--- TASK TO COMPLETE ---
The expected answer is the data below, printed verbatim without its pictures.

--- DATA PROVIDED ---
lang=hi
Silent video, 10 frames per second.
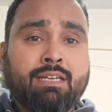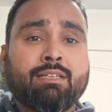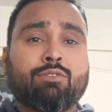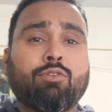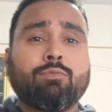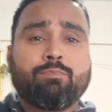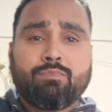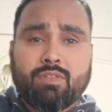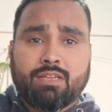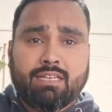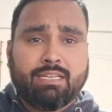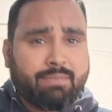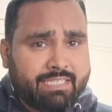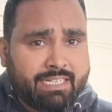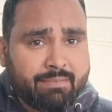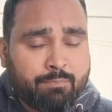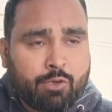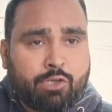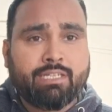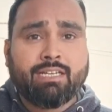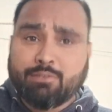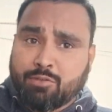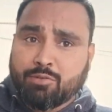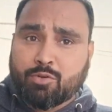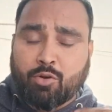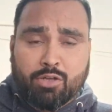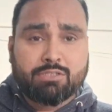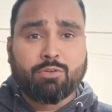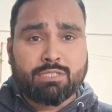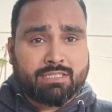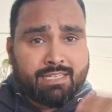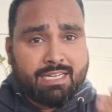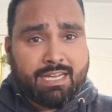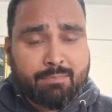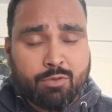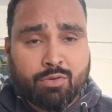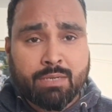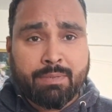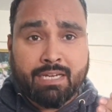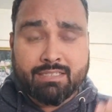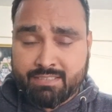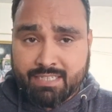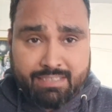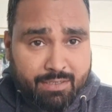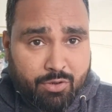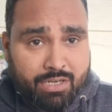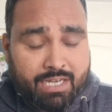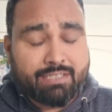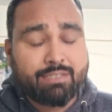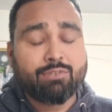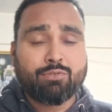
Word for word: तो लिमिटेड इंप्लॉय हैं तो कॉल्स हो सकता है आप लोगों के प्यार से ज़्यादा कॉल आ रही हो तो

--- RESPONSE BOX ---
lang=hi
Silent video, 10 frames per second.
Word for word: तो लिमिटेड इंप्लॉय हैं तो कॉल्स हो सकता है आप लोगों के प्यार से ज़्यादा कॉल आ रही हो तो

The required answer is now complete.